Humanistic psychology, developed by Maslow around the 1950s and expanded later on by Rogers, as well as Bugental among others, emerged as a prominent theory in education towards the 1960s (Schneider et al., 2014). It, then, spread extensively in the 1970s (Untari, 2016). Unlike behaviorism and psychoanalysis, the two more prominent learning theories that directly preceded it, which tended to focus on only specific aspects of students as learners, humanistic learning theory regarded them as holistic learners or, in other words, as ‘whole’ human beings. Behaviorism reduced humans to organisms that ‘learned’ desired behaviors through shaping and conditioning by manipulation of their external environments. Meanwhile, psychoanalysis proposed almost the opposite, adopting a biological deterministic view of humans. Maslow, however, sought to understand human beings from a different, more positive lens, taking into consideration learners as multi-faceted human beings, complex and unique (Hare, 2019; Johnson, 2014; Schneider et al., 2014).

Key Terms in this Chapter

Motivation: The drive for someone to pursue a particular task.

Humanistic Learning Theory: A learning theory founded by Abraham Maslow that emphasizes the need to consider all aspects of the learner as a 'whole' human being, particularly the affective domain, so that they may reach their full potentials.

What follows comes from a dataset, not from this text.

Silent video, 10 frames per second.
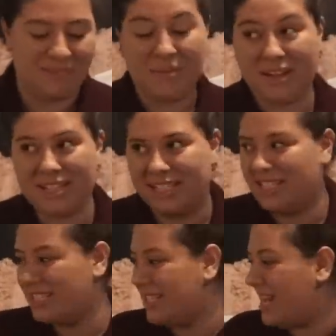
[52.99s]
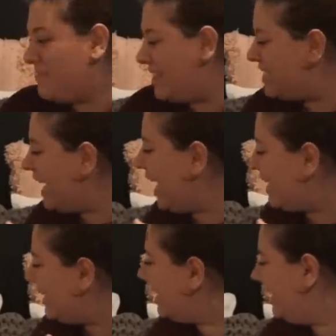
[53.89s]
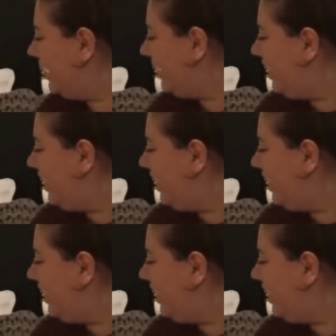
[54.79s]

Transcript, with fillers: my parents didn't just name me Dani.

Flexi Scaffolding: Any form of support or assistance from the instructor and peers in a flexible and interactional learning environment to promote student engagement.

Online Assessments: Assessments that are conducted and administered entirely through virtual means including providing feedback and consultation.

Care Pedagogy: The emphasis on connection (human connection, feelings, and relationship) before content delivery and assessment.

Storying: A space in which individuals feel safe to share feelings, emotions, stories, and events that occur in co-constructing relationships and knowledge.

Pandemic Teaching: Teaching and learning that occurred during the pandemic which requires a pedagogical approach that is more adaptive and flexible in nature.